We further explored the compartment-specific role of Nav isoforms using two-dimensional (2D) human SAN-SACP-RA computer models with and without HF characteristics (Figs. 8a, 9a), which incorporated distinctive structural features of human SAN and SACP2,3 (Fig. 1). The 2D human SAN-SACP-RA computer models generated realistic characteristics (resting potentials, upstrokes, and action potential durations) of action potentials in SAN and RA regions, respectively (Fig. 8b). The computer model was validated by reproducing similar changes of SCL and SACT during 1–100 µM adenosine perfusion recorded in our previous optical mapping experiments3. Furthermore, the computer simulation revealed that impairments in SAN conduction during adenosine perfusion and INa blockade were mainly due to inhibition of conduction in the SAN-SACP compartments (Fig. 8c–f), which directly correlate with functional mapping data (Figs. 14).

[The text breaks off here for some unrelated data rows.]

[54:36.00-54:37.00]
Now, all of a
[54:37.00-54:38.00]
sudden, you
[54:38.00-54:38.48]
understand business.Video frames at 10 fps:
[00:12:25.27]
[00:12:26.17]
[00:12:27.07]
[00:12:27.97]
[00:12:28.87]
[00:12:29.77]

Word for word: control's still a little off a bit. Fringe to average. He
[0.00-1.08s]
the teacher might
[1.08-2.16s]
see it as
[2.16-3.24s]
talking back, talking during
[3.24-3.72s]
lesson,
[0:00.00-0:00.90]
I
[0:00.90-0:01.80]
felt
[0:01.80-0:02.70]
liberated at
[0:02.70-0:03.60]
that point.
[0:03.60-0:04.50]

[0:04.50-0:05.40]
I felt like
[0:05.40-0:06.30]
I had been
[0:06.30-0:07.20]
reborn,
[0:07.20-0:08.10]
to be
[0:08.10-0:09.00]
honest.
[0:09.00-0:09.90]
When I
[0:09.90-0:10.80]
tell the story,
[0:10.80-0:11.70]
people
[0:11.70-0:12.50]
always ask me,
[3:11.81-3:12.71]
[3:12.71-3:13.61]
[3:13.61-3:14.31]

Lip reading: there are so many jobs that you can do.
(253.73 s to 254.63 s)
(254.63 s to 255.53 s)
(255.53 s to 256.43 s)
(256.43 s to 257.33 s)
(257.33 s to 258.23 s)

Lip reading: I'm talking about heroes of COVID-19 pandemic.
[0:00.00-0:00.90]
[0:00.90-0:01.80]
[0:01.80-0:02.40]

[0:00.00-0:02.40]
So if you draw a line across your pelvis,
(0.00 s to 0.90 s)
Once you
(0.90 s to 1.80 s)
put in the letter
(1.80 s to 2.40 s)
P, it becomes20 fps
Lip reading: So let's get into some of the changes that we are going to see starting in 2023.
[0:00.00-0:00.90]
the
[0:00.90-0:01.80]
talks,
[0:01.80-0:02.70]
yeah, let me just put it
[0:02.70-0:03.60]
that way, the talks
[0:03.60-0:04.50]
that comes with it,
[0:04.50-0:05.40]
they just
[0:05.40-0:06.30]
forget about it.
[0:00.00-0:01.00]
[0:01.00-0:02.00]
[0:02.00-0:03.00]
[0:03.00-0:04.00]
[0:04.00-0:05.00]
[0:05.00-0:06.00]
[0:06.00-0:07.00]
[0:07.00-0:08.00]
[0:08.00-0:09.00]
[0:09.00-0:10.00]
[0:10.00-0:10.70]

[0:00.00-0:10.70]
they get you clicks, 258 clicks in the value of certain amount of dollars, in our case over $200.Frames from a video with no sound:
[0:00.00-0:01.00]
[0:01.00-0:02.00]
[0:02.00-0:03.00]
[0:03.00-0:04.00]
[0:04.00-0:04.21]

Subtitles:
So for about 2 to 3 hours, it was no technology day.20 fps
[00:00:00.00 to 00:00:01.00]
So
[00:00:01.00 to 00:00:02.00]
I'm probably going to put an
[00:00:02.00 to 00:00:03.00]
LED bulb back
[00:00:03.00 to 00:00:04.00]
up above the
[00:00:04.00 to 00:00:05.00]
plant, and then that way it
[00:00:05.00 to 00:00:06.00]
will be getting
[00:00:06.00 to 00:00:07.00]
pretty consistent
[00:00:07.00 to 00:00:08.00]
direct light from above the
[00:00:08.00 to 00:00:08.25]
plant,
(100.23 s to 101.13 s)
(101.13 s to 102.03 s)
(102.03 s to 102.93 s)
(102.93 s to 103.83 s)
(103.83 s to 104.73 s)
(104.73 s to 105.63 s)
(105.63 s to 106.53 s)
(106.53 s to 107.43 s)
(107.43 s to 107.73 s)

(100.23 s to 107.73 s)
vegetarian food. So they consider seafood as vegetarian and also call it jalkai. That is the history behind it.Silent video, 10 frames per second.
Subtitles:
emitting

Figure 8c–e represents the space–time plot of action potential profiles recorded from cells along the mid-line across the SAN-RA, showing continuous and stable action potential initiation and conduction at control condition, simulated 25 µM adenosine, or 20% INa blockade in SAN (4% INa blockade in RA). However, consistent with results from our optical mapping study, in contrast to solely adenosine or 20% INa blockade, the combination of 25 µM adenosine and 20% INa blockade led to 3:2 SAN exit block in SACP (Fig. 8f), suggesting that high levels of adenosine and HF-induced downregulation of multiple nNav in the RA could form a substrate for conduction blocks and rhythm failure. Under simulated HF conditions, 20% fibrosis was added to the SAN and SACP regions in the 2D human SAN computer models (Fig. 9a) and the resulting action potentials generated in SAN, SACP, and RA regions are displayed in Fig. 9b, respectively. Figure 9c shows that dose-dependent INa inhibition by itself primarily slows SAN conduction and causes exit block at ~35% INa blockade, with only ~10% SCL prolongation. However, the addition of even 10 µM adenosine lowers the threshold for SAN exit block, wherein complete exit block occurs at ~20% INa blockade. Conditions simulating HF further slow SAN conduction and lower the threshold for both exit block and SAN arrest in the presence of adenosine or INa blockade (Fig. 9d).

Fig. 8. Human non-failing SAN computer simulations define Nav’s protective role in SAN pacemaking and conduction.

Fig. 8

a Geometry of 2D computer model. b Action potentials (AP) and their derivatives (dV/dt) show different electrophysiological (EP) characteristics of SAN, SACP, and RA cells in the current model. Propagation of APs along the middle axis of the 2D SAN-atrium are displayed from the top to bottom with time at control conditions (c), Ado (d), and sodium current (INa) 20% blockade (e). Blue and red numbers indicate the conduction time from SAN leading pacemaker through SAN and SACP, respectively. f Left: Ado plus INa blockade reproduced prolonged SCL and SAN exit block. Right: representative APs and derivatives. Ado adenosine, RA right atria, SACP sinoatrial conduction pathway, SACT sinoatrial conduction time, SAN sinoatrial node.

Fig. 9. Heart failure increases SAN impairment caused by Nav blockade in computer simulations.

Fig. 9

a Geometry of the 2D computer model with unexcitable fibrosis elements shown in light blue. b Action potentials (AP) and their derivatives (dV/dt) show different electrophysiologic (EP) characteristics of SAN, SACP, and RA cells in the current model. Table results displaying combinations of adenosine dose and the percentage of sodium current (INa) block in terms of cycle length, SACT, and threshold of SAN pacemaking and conduction impairment in control model (c) and HF model (d). Ado adenosine, HF heart failure, SACP sinoatrial conduction pathway, SACT sinoatrial conduction time, SAN, sinoatrial node, SCL sinus cycle length.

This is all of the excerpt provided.